American developers have created an algorithm capable of predicting the movement of human hands in his speech. Receiving only audio recording of speech, he creates an animated model of the human body, and then generates a realistic video based on it. A development article will be presented at the CPVR 2019 conference.
The main way to convey information to others around people is speech. However, besides her, we also actively use gestures in our conversation, reinforcing the spoken words and giving them an emotional touch. By the way, according to the most likely hypothesis of the development of the human language, initially the ancestors of man conversely communicated mainly with gestures, but the active use of hands in everyday life led to the development of sound communication and made it basic. One way or another, the process of a person uttering words in a conversation is closely related to the movements of his hands.
Researchers led by Jitendra Malik from the University of California at Berkeley used this connection to predict a person’s gestures in a conversation based on the voice component of his speech. The work of the algorithm can be divided into two stages: first, it predicts the movement of hands through the audio recording of speech, and then visualizes the predicted gestures using the algorithm presented in 2018 by a related group of researchers. Then the developers taught the neural network to transfer the movement of people between videos, using an intermediate stage with the recognition of a person’s posture.
At the first stage, the UNet algorithm on the basis of the convolutional neural network accepts a two-dimensional spectrogram of audio recording and turns it into a one-dimensional intermediate signal. This signal is then transformed into a sequence of poses represented as a skeletal model with 49 key points reflecting parts of the arms, shoulders and neck. After that, the sequence of poses is transmitted to the visualization algorithm, which turns it into a video.
In order to teach the algorithm to convert speech to movement, the researchers collected datasets consisting of records with a total length of 144 hours. There were TV presenters, lecturers and religious preachers on the recordings — such a choice was due to the fact that it was easy for them to find long recordings of speech with gesticulations. Using the OpenPose algorithm, the researchers compared each frame from the dataset with a skeleton model. Obtaining during training the recording of speech and frames with the finished model, the algorithm has learned to create realistic videos. It should be noted that the approach chosen by the authors implies that for correct work it is necessary to train a separate neural network model for a specific person.

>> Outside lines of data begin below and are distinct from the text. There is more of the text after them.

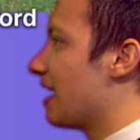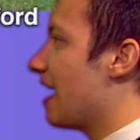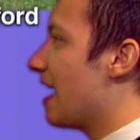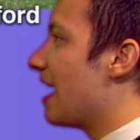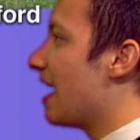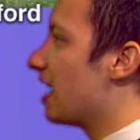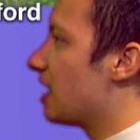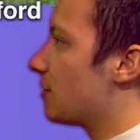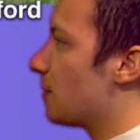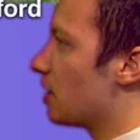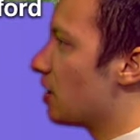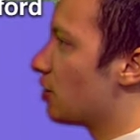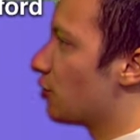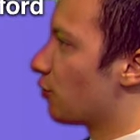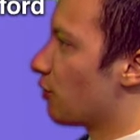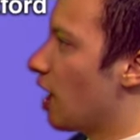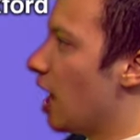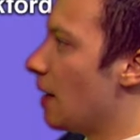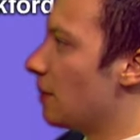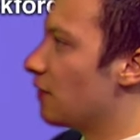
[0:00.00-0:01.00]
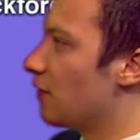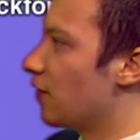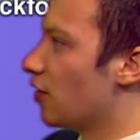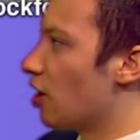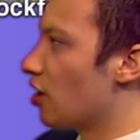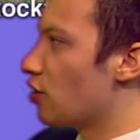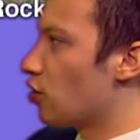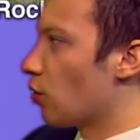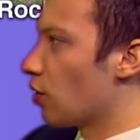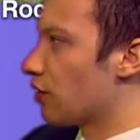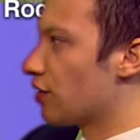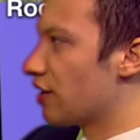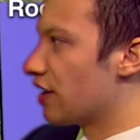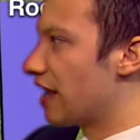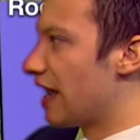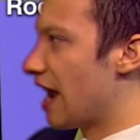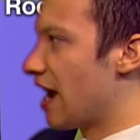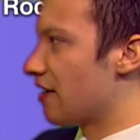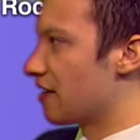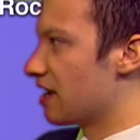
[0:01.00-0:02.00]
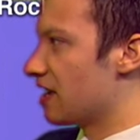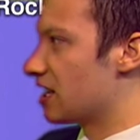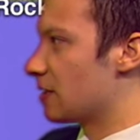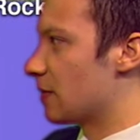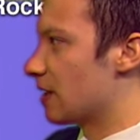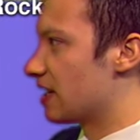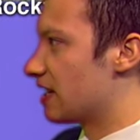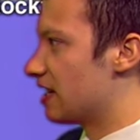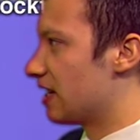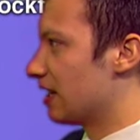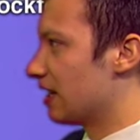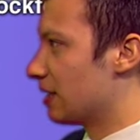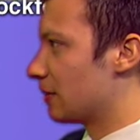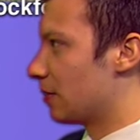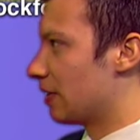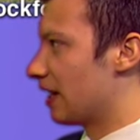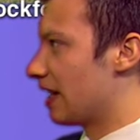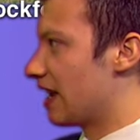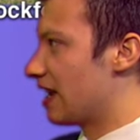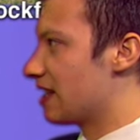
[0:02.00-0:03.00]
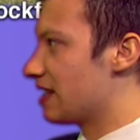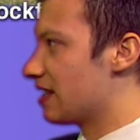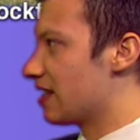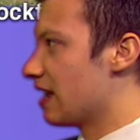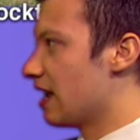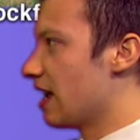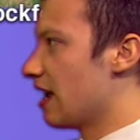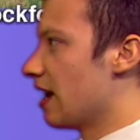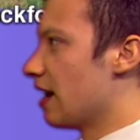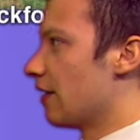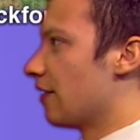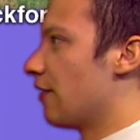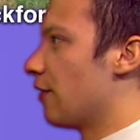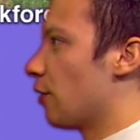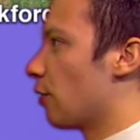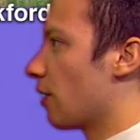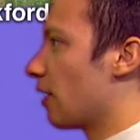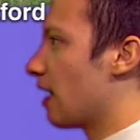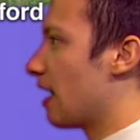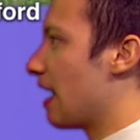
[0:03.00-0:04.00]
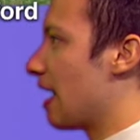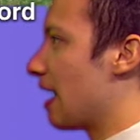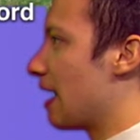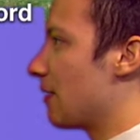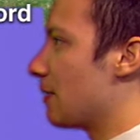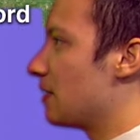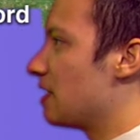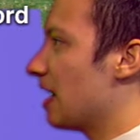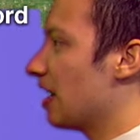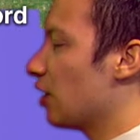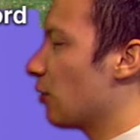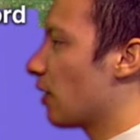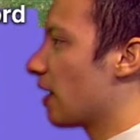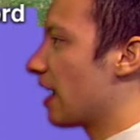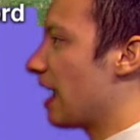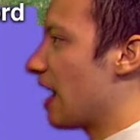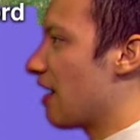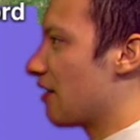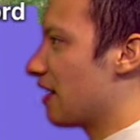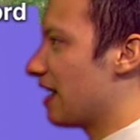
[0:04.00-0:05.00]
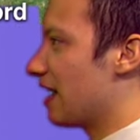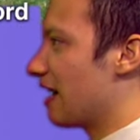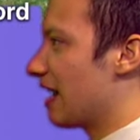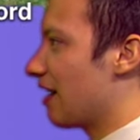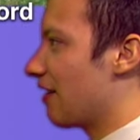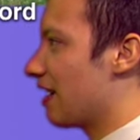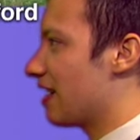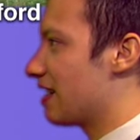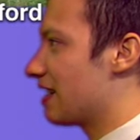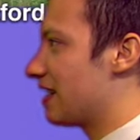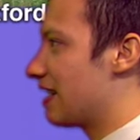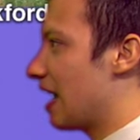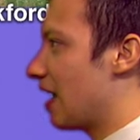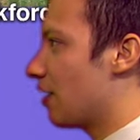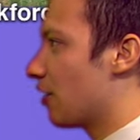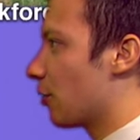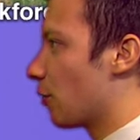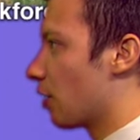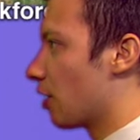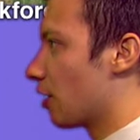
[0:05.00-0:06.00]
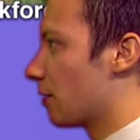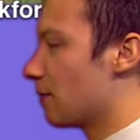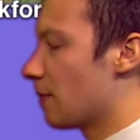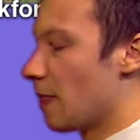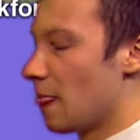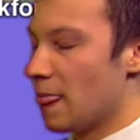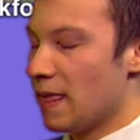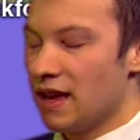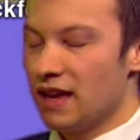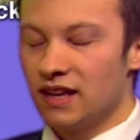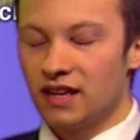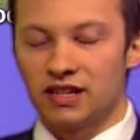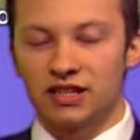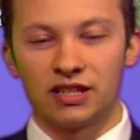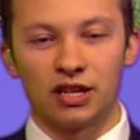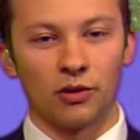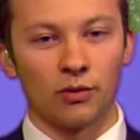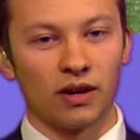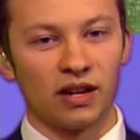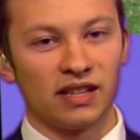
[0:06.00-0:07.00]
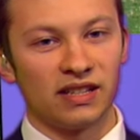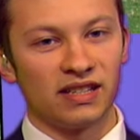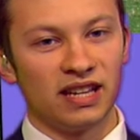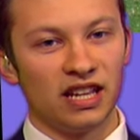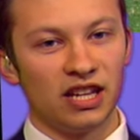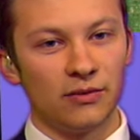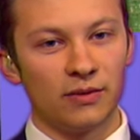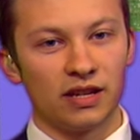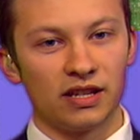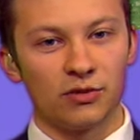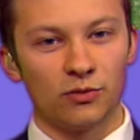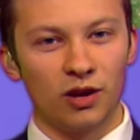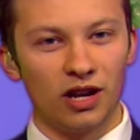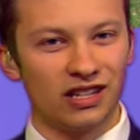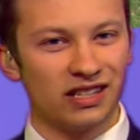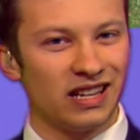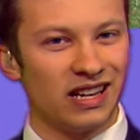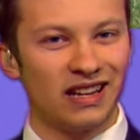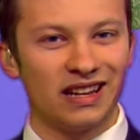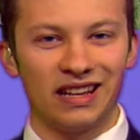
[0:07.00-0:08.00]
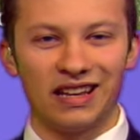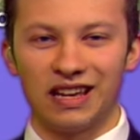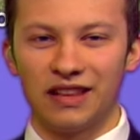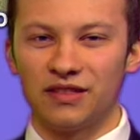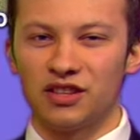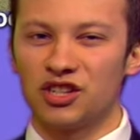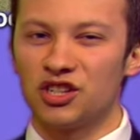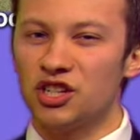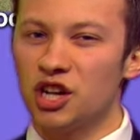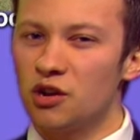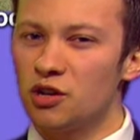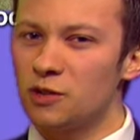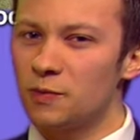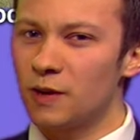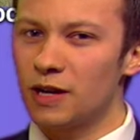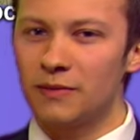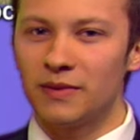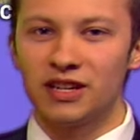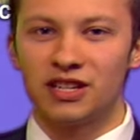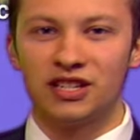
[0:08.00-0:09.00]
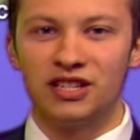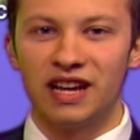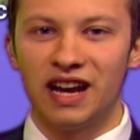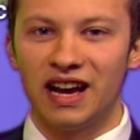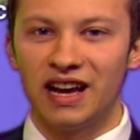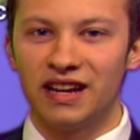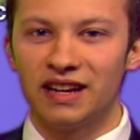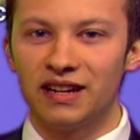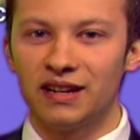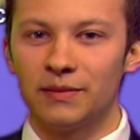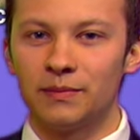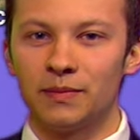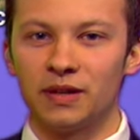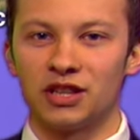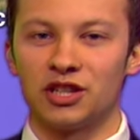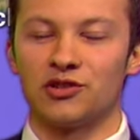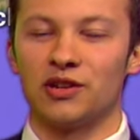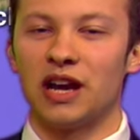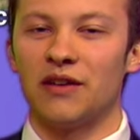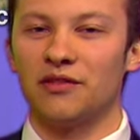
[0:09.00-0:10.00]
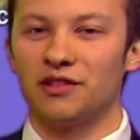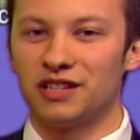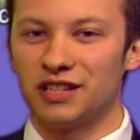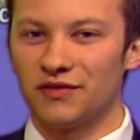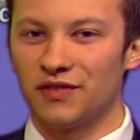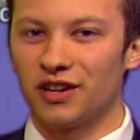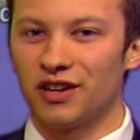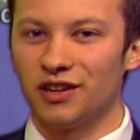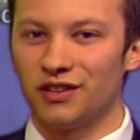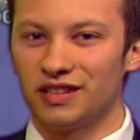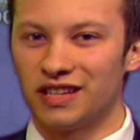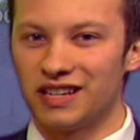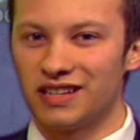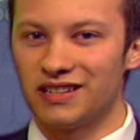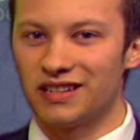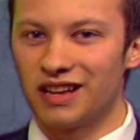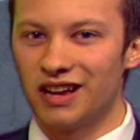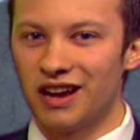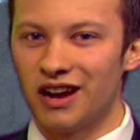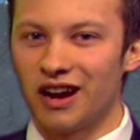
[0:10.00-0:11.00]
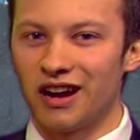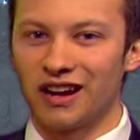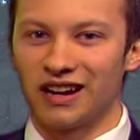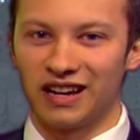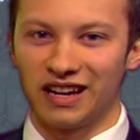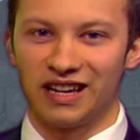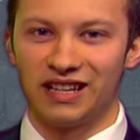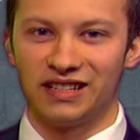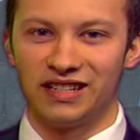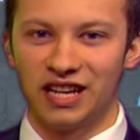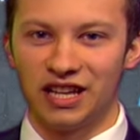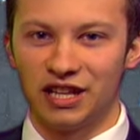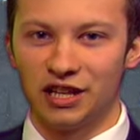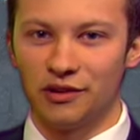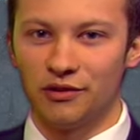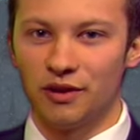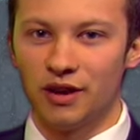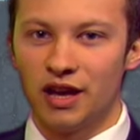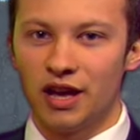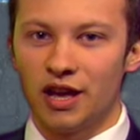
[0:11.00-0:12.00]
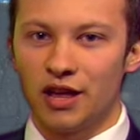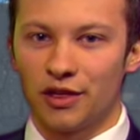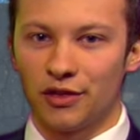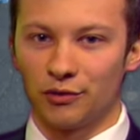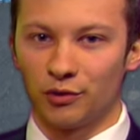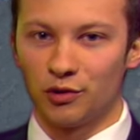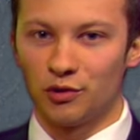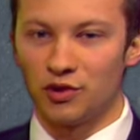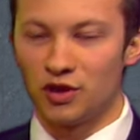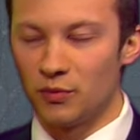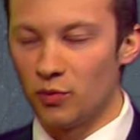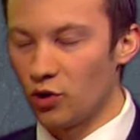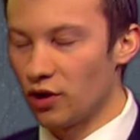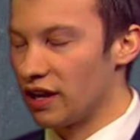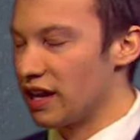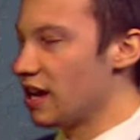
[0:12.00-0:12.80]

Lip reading: It's been dropped for our northern counties, but still in place for Delaware County and areas southward. So we're continuing to watch that. And again, the snow is pretty much done, but the travel difficulties are going to continue through the morning.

On the video demonstrated by the researchers it can be seen that some movements do not fully correspond to the real movements of a person on the original recording. For example, often the algorithm selects the correct movement, but uses the wrong hand. However, this is a consequence of a fundamental lack of approach rather than its incorrect implementation. The fact is that gestures during speech are not invariant – different gestures can correspond to the same phrase, spoken by the same person.